16 personnes ont été hospitalisées après l'atterrissage d'urgence à Limoges d'un avion de la compagnie low cost
L'appareil, qui effectuait la liaison Bristol-Barcelone Girone "a été victime" dans la nuit de lundi à mardi "d'un problème de dépressurisation qui a provoqué le déploiement des masques à oxygène", a expliqué Ryanair.
Il a fait une chute de 8000 mètres en cinq minutes, selon la police française.
Un rapide examen de l'appareil n'a pas laissé apparaître de défaillance particulière.

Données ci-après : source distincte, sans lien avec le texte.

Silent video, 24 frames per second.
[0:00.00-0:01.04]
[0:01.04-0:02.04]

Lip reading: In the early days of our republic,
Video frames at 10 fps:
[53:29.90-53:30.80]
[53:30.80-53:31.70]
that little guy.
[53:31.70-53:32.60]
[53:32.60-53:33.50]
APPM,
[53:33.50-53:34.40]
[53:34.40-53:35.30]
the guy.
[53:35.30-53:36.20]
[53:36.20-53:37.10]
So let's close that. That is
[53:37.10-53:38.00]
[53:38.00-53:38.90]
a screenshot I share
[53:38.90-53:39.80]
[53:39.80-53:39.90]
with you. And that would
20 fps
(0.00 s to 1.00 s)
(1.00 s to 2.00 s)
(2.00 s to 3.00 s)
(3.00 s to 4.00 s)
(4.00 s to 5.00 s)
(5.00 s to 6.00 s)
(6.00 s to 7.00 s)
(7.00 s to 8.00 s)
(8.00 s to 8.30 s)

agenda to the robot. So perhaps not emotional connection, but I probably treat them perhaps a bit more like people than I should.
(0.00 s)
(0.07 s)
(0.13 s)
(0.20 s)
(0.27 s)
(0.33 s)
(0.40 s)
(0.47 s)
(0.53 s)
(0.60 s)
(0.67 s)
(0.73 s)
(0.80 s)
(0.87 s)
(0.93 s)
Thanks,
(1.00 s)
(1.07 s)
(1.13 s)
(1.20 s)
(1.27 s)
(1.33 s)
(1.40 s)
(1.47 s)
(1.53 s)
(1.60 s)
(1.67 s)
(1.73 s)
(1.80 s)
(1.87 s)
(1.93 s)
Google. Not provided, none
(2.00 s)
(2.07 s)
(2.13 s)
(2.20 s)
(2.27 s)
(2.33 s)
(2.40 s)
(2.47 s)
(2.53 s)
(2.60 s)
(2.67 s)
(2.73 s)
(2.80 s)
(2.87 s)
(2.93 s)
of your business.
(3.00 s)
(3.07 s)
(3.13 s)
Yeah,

Le directeur général de Ryanair, Michael O'Leary, a assuré que les procédures de sécurité avaient été respectées. "Tout le monde à bord, passagers et équipage, a dû enfiler les masques à oxygène et l'appareil a dû descendre jusqu'à 8.000 pieds et se détourner vers l'aéroport disponible le plus proche", a-t-il déclaré sans se prononcer sur l'origine de l'incident.
Selon la compagnie, tous les masques étaient en état de fonctionnement. Mais un passager a affirmé que certains de ces équipements ne se remplissaient pas d'oxygène.
"Des gens croyaient qu'ils allaient mourir, c'était terrifiant", a expliqué ce passager, l'explorateur polaire Pen Hadow. "Il y a eu une chute soudaine de la température et un courant d'air froid. On aurait dit que quelqu'un avait ouvert la porte... Et les masques à oxygène sont tombés... Le mien ne se remplissait pas d'oxygène, celui de mon fils non plus", a-t-il ajouté. "Pour moi, c'était évident qu'il y avait une dépressurisation de la cabine mais aucune annonce n'a été faite... Pourquoi n'ont-ils pas dit quelques mots rassurants?", s'est demandé l'explorateur.
Vers 03h30 mardi, un avion du même type, affecté par Ryanair depuis l'aéroport de Bristol, est reparti avec 127 passagers à son bord. Les autres touristes, qui ne souhaitaient pas réembarquer à la suite de l'incident, devraient être acheminés vers Girone mardi vers 12h00.